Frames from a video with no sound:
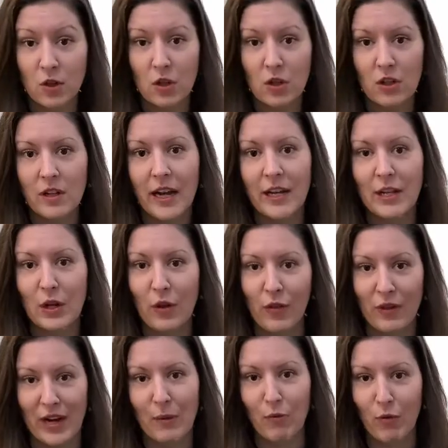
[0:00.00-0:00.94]
I know that
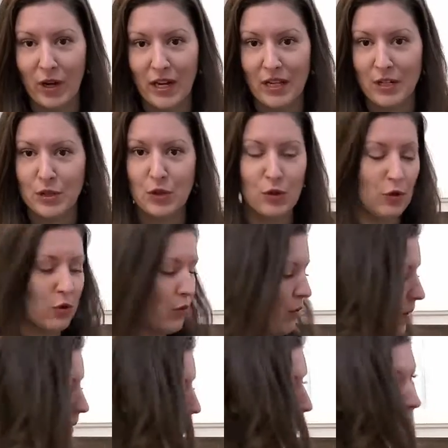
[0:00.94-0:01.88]
I'm ready to
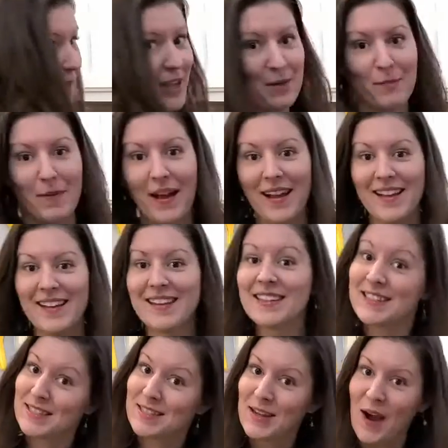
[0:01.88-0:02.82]
make my
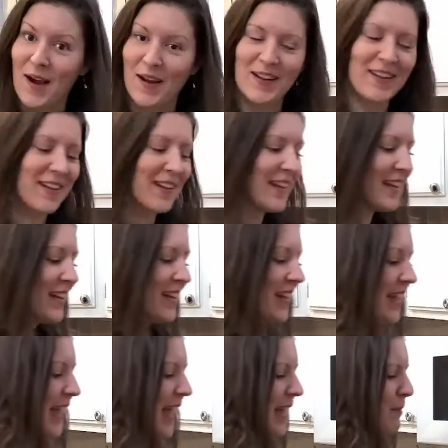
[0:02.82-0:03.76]
stock.
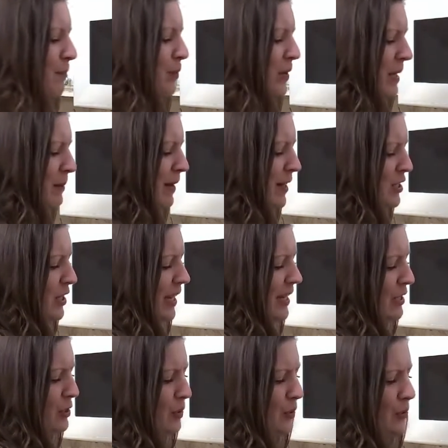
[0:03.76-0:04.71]
And pretty much I
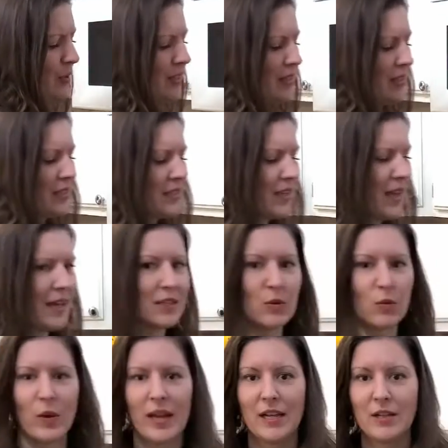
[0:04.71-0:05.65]
do this as a
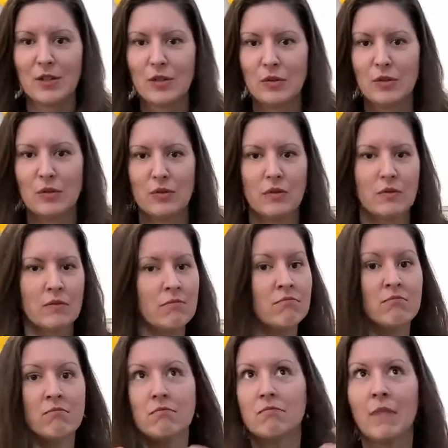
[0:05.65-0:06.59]
way to
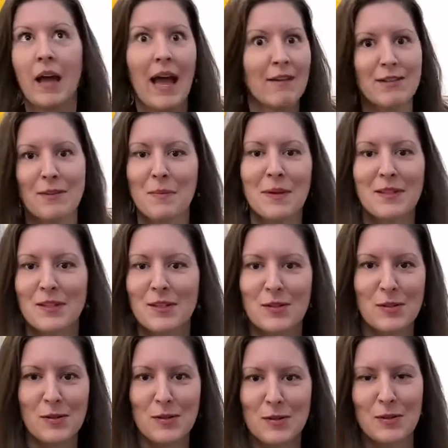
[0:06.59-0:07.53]
have something to
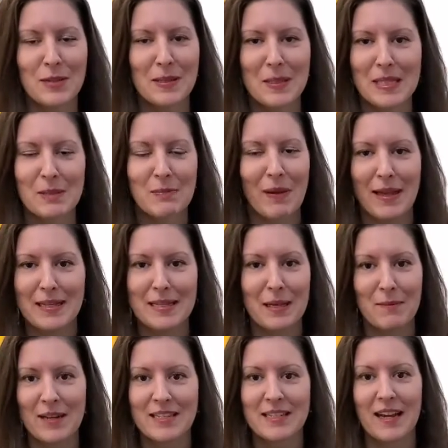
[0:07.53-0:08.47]
do during these
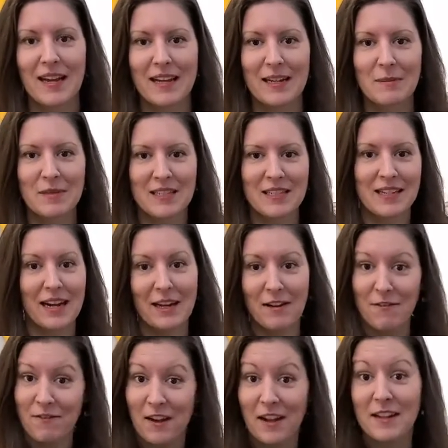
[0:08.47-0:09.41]
pandemic times. It's kind of
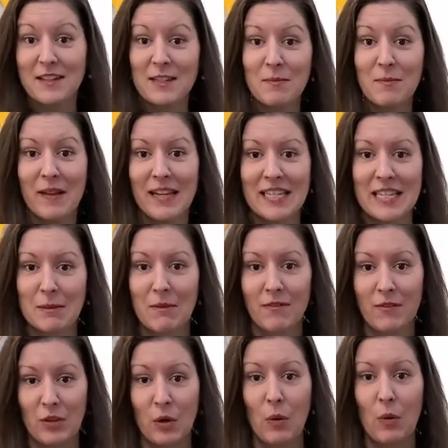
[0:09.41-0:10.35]
fun to make some of
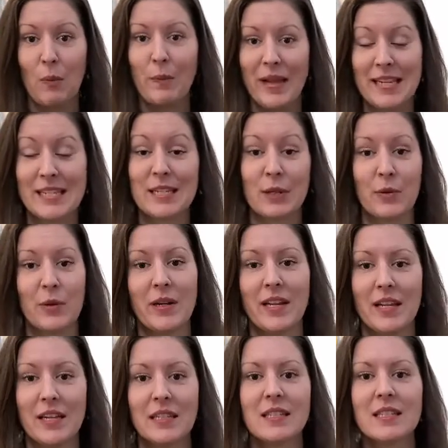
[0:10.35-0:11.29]
your own base
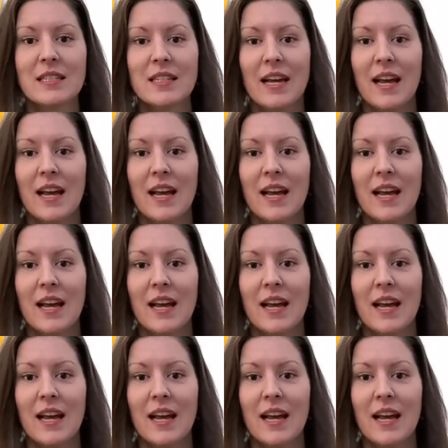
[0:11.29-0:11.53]
ingredients.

--

EXERCISE AIM ▸ The copy must begin with the line containing "[0:08.47-0:09.41]", end with the last line of the material, match each line exactly, and hold no pictures.

ANSWER SPACE ▸
[0:08.47-0:09.41]
pandemic times. It's kind of
[0:09.41-0:10.35]
fun to make some of
[0:10.35-0:11.29]
your own base
[0:11.29-0:11.53]
ingredients.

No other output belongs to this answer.